*** DATASET EXTRACT ***

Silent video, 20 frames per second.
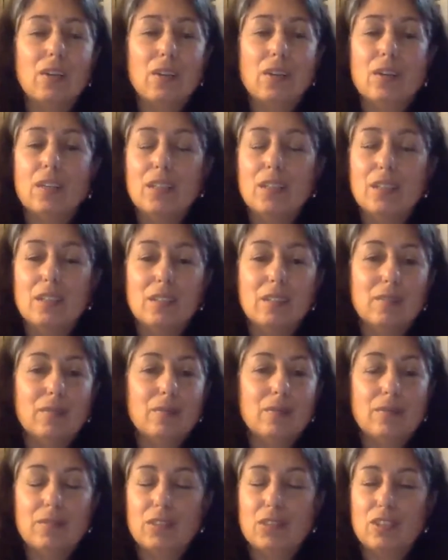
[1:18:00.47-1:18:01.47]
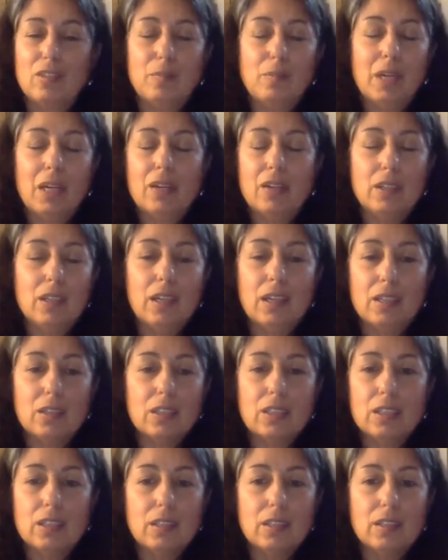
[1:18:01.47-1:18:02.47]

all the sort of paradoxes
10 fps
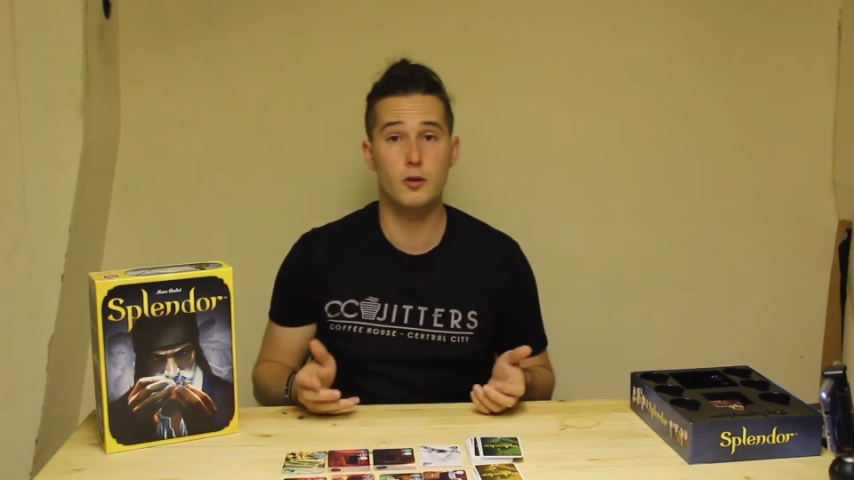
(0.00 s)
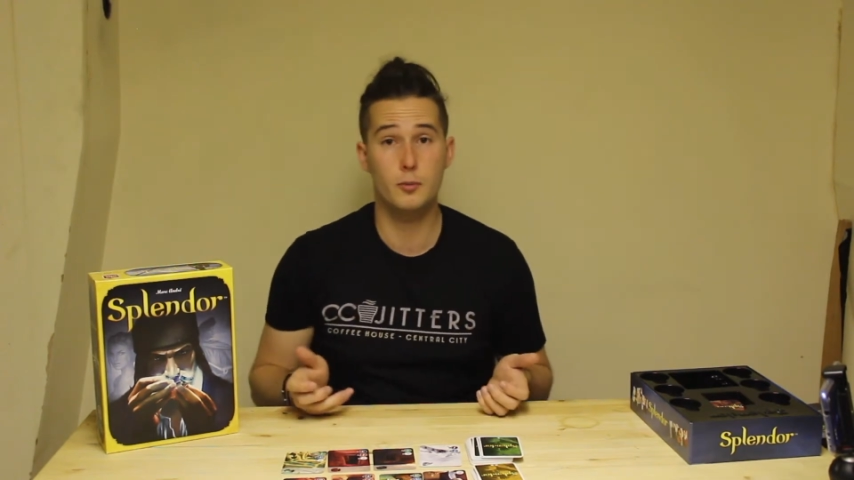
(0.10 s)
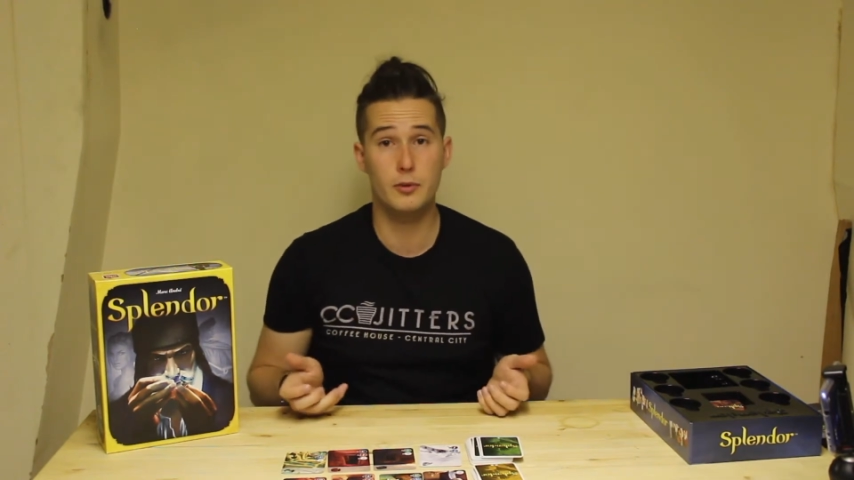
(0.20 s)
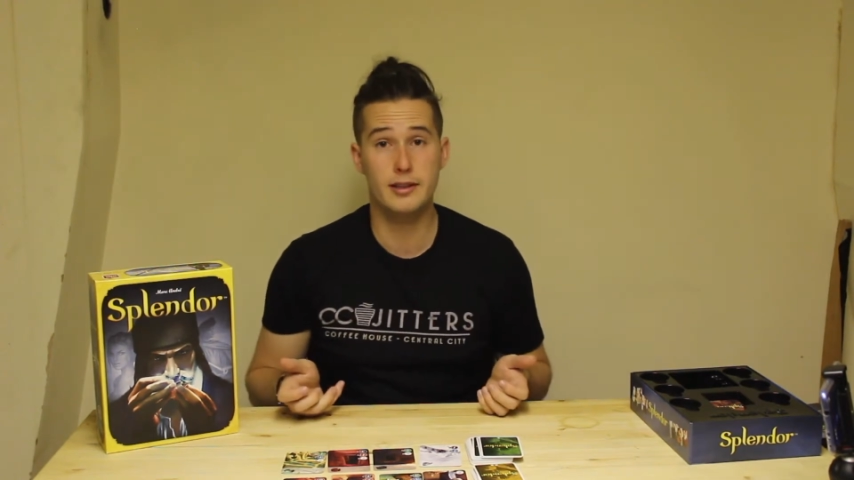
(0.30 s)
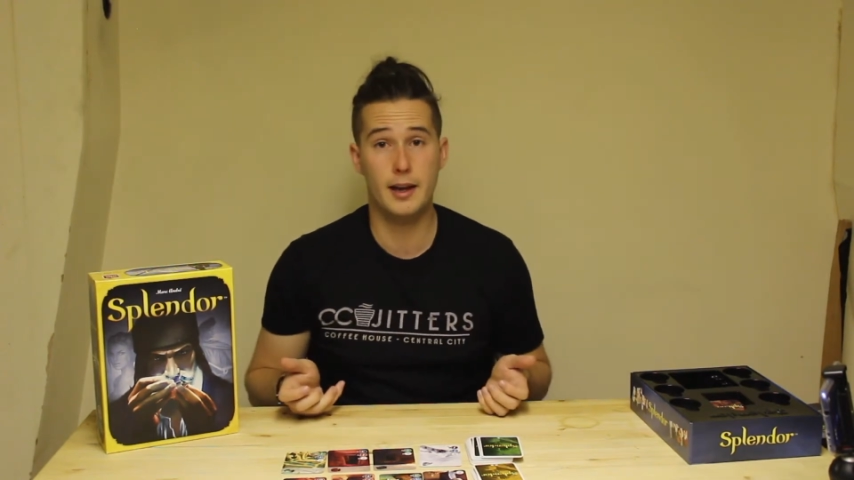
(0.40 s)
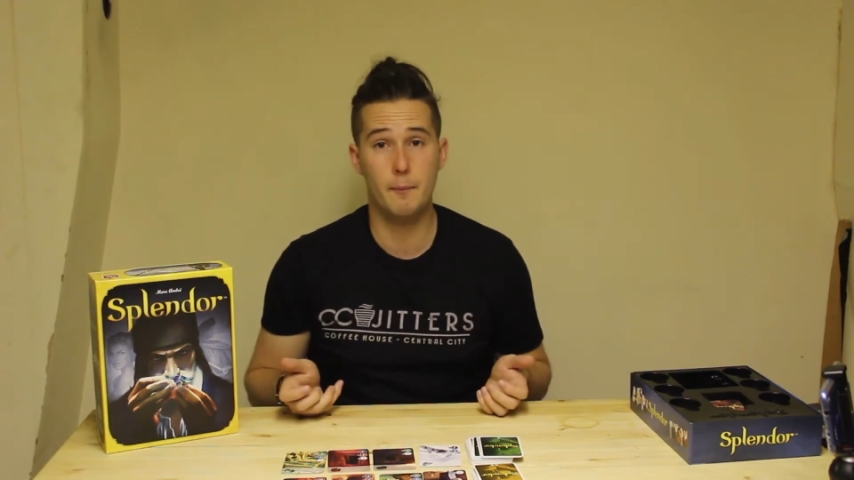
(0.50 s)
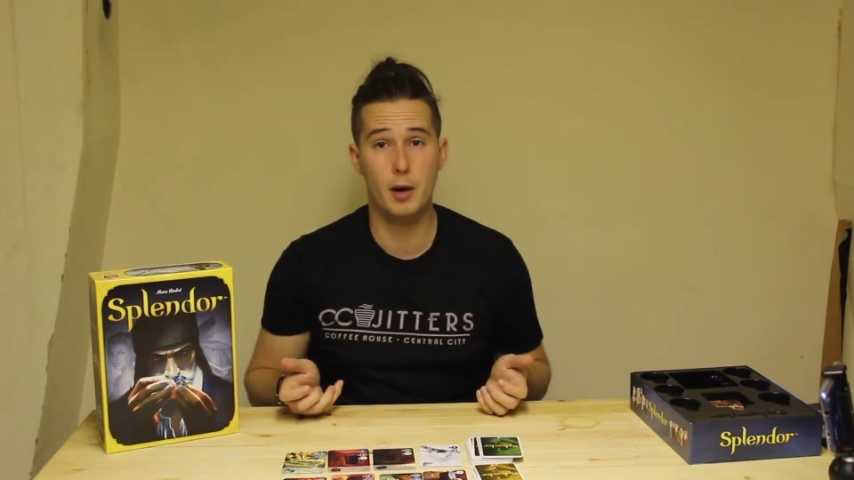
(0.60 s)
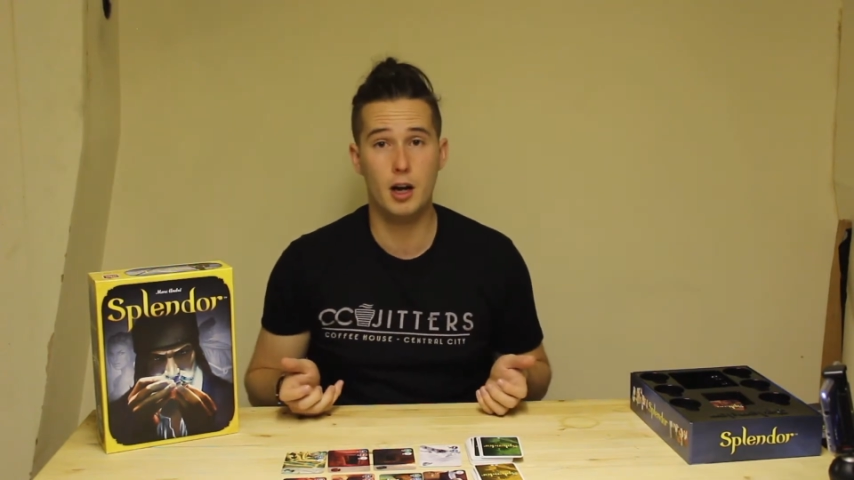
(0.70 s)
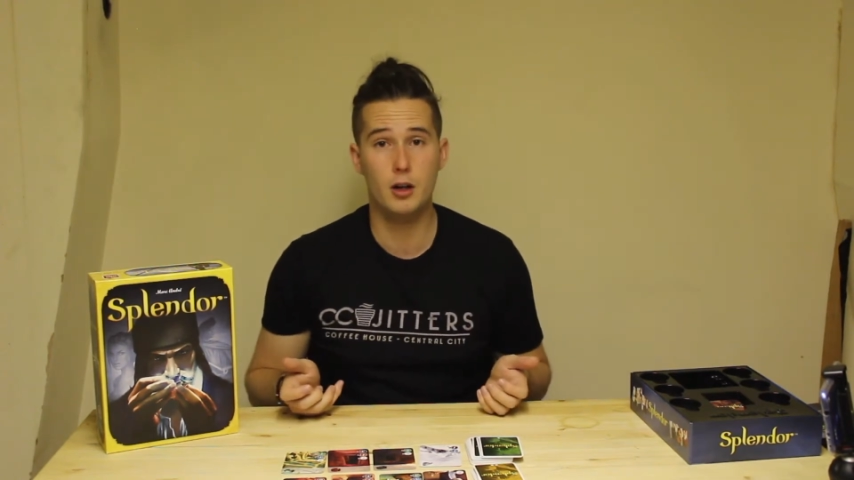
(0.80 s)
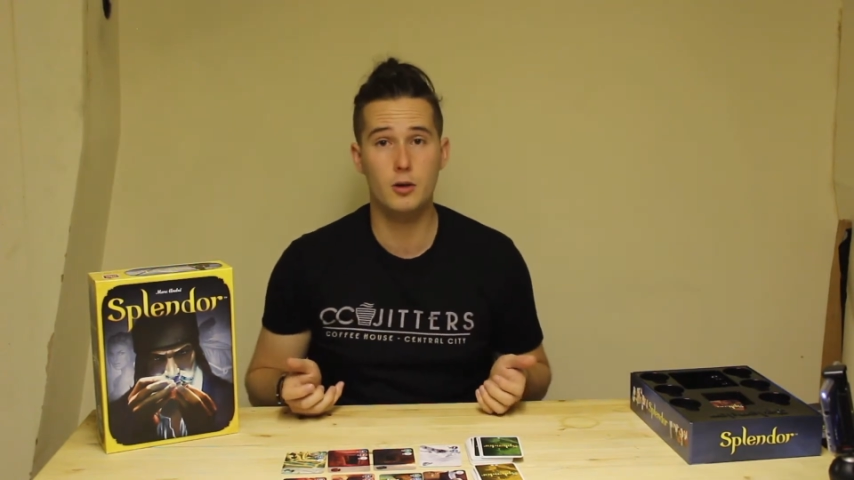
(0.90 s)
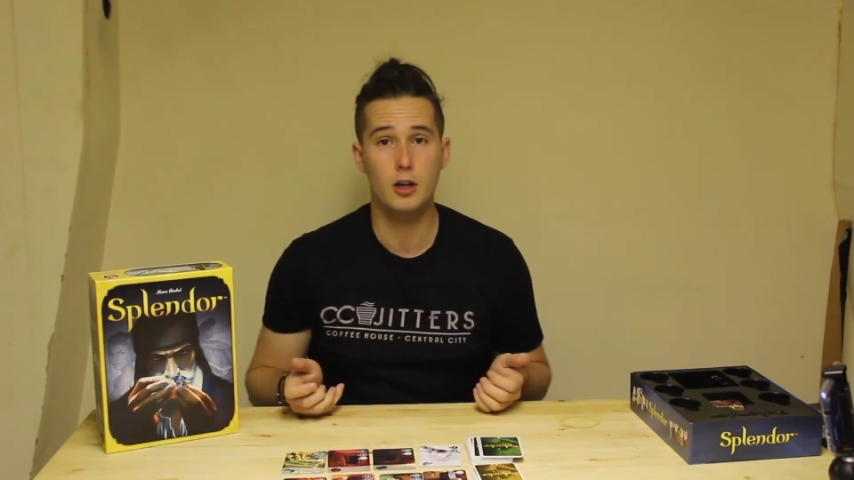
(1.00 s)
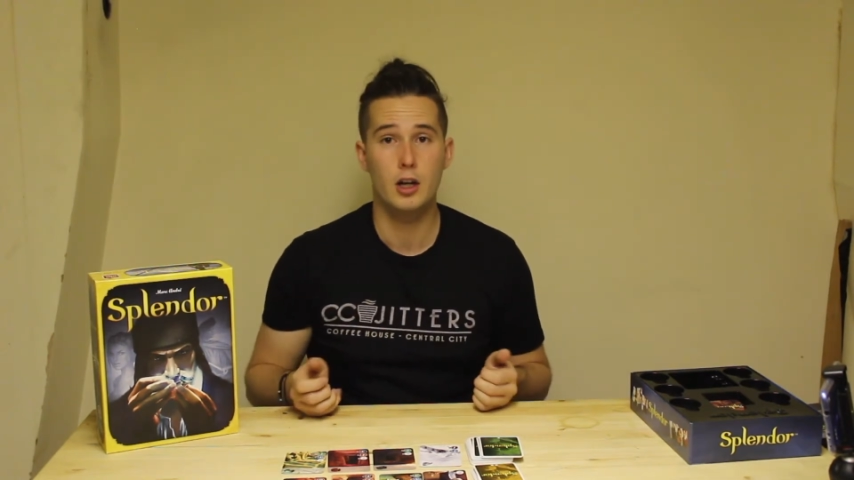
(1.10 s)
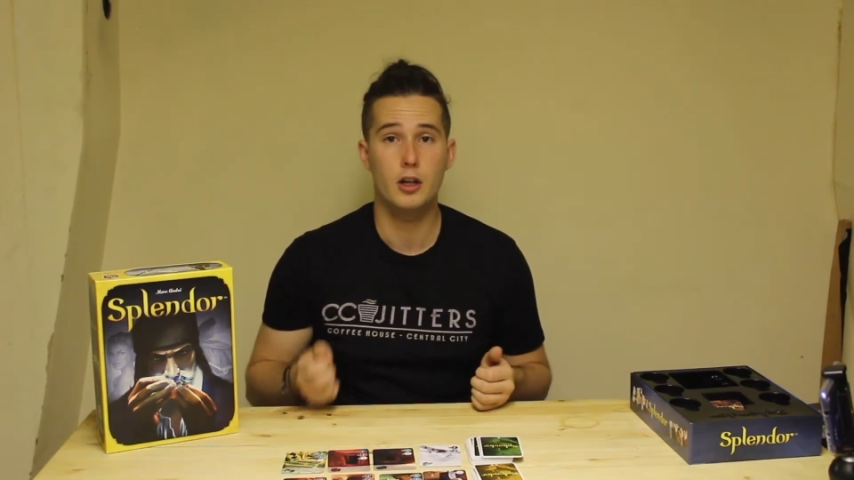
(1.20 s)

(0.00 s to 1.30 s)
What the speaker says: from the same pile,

*** End of DATASET EXTRACT ***

EXERCISE:
Please reproduce the whole listing exactly; the pictures stay out.

WRITTEN RESPONSE:
Silent video, 20 frames per second.
[1:18:00.47-1:18:01.47]
[1:18:01.47-1:18:02.47]

all the sort of paradoxes
10 fps
(0.00 s)
(0.10 s)
(0.20 s)
(0.30 s)
(0.40 s)
(0.50 s)
(0.60 s)
(0.70 s)
(0.80 s)
(0.90 s)
(1.00 s)
(1.10 s)
(1.20 s)

(0.00 s to 1.30 s)
What the speaker says: from the same pile,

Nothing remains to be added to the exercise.